March 30, 2013 Don Knowler

40-spot-for-donThe Tasmanian culture of the shack is taking on a new meaning on Bruny Island– it’s being extended to the holiday island’s population of forty-spotted pardalotes.

Bruny residents of the non-feathered kind are being asked to support a scheme to supply the endangered birds with nest-box homes to see them through the breeding season.

The program is being co-ordinated by a researcher who has joined the fight to halt the catastrophic decline of the Tasmanian endemic species which is seeing it heading towards extinction.

Numbers of forty-spotted pardalotes have been in freefall in recent years, dropping by about 60 per cent, and the total population now stands at between 1200 and 1500 birds. 

The reasons specific bird species come under threat are often complex and far-reaching. These can extend beyond what might appear obvious causes, in the forty-spots’ case a lack of nesting hollows for these tree-cavity nesters and drought having an impact on their favoured white gums.

The researcher heading the project, Amanda Edworthy, a PhD student from Australian National University, says that providing nest boxes for the pardalotes will not only provide them with suitable nesting sites but also allow her to study other  possible causes of the decline.

She visited BrunyIsland this summer for the first of three field seasons to assess forty-spot breeding requirements, and threats. She is also studying the beautiful little birds – which are among Australia’s smallest at only nine centimetres in length – on not just Bruny  but two other remaining nesting sites, one just over the water from Bruny on the Tinderbox Peninsula and on Maria Island.
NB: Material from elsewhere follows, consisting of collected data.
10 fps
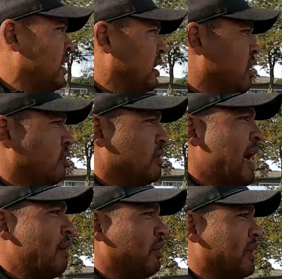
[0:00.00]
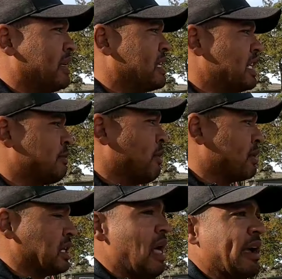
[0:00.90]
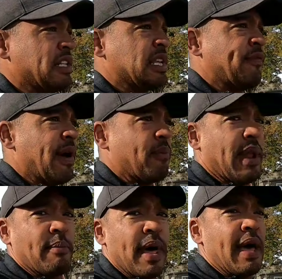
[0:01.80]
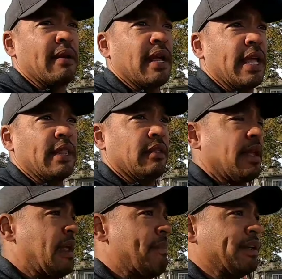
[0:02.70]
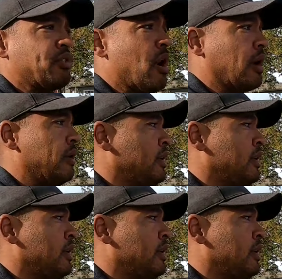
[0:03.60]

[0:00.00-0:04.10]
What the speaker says: you know, not really accessible, was locking stuff up when I'm not in my truck.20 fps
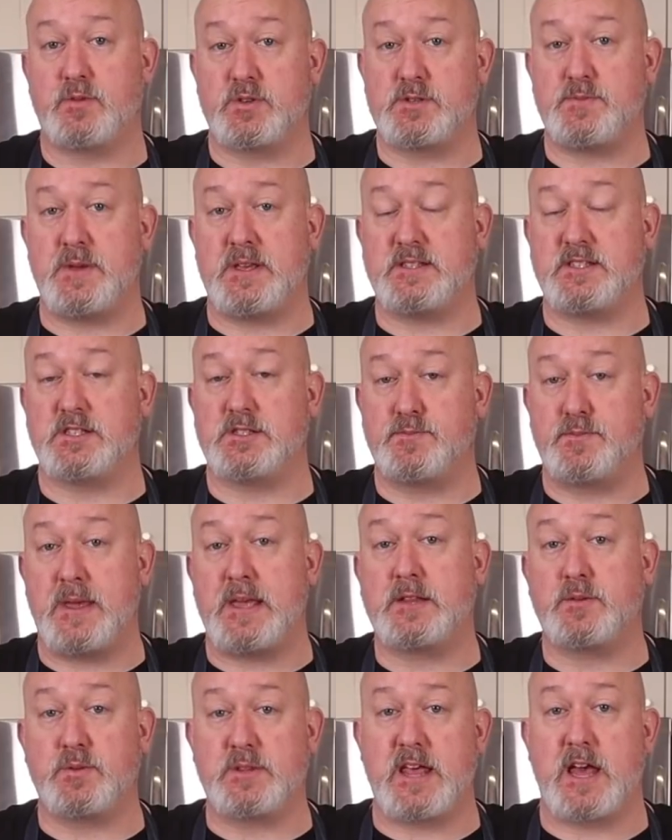which means it's
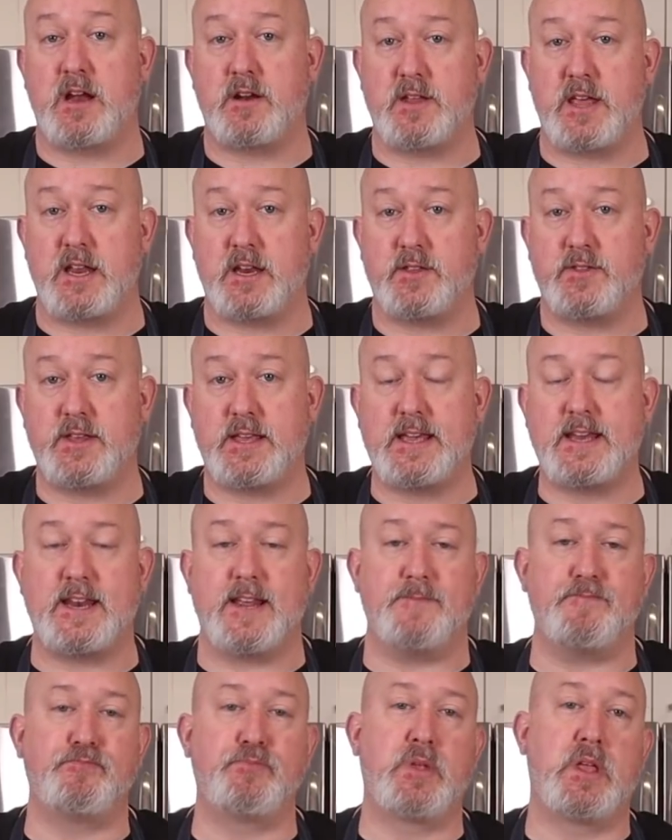baked without anything in
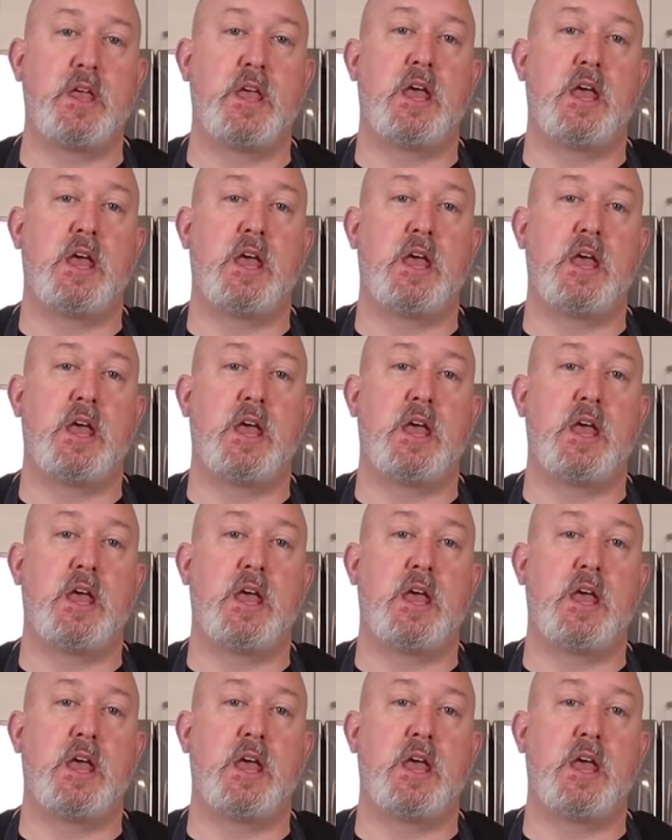it.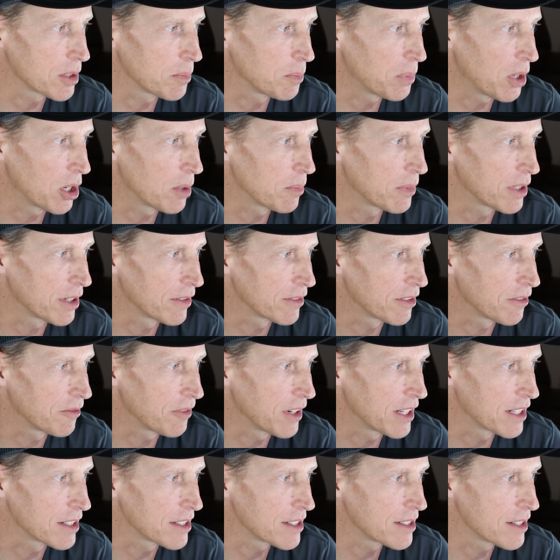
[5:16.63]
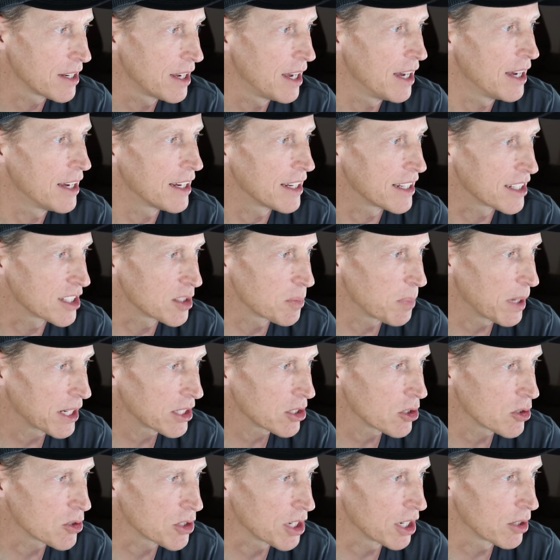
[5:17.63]
Department of Defense
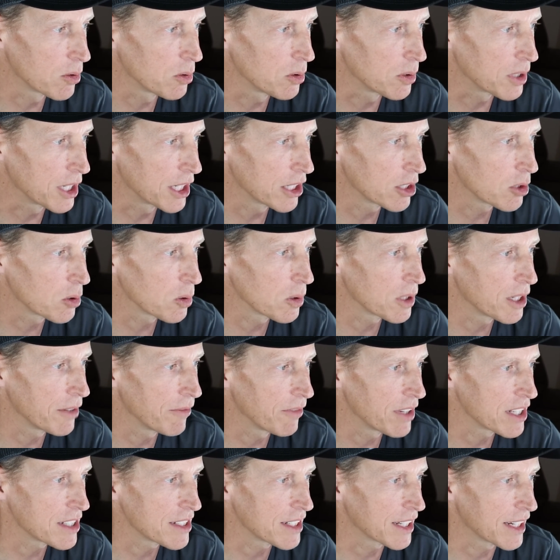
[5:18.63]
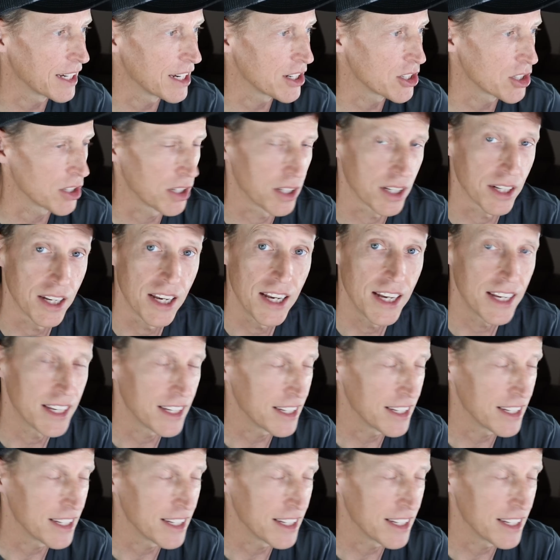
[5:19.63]
Inspector General inquiry investigation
One discovery she has made already is that this summer more than half of the forty-spot nestlings were eaten by predators or killed by screw-worm fly parasites.

“Populations also seem to be fragmented and potentially suffer from inbreeding,” she told me. “I’m hoping to sort out the relative impact of each of these threats with another two years of fieldwork, laboratory work, and data analysis.”

Ms Edworthy is originally from Canada. He came to Australia to study birds because, as she puts it, “there’s a great diversity of species and lots of work to do on them”. She conducted her master’s research in Canada on a long-term project involving tree hollows used by birds and mammals in British Columbia.

In her latest experiment she says she not only gets to monitor the possibilities and benefits of providing nest boxes in forests but to assess the impact predators and parasitic flies are having on forty-spot breeding success.

Ms Edworthy  says a similar fly is causing decline in populations of Darwin’s finches on the Galapagos Islands, and are generally on the increase in South America due to warmer temperatures.

As a vital component of Ms Edworthy’s project, the Bruny Island Men’s Shed has been commissioned to construct an initial 100 nesting boxes, with 200 being the ideal number if funds can be raised for the project.

The Bruny Island Environment Network is inviting sponsors to pay $25 per box and I have already signed up for mine.

I’ve long envied those of my friends who announce during the hot summer months they are taking off to the shack.

Now I can declare I’m a shack owner myself, even if the modest home in question has squatters.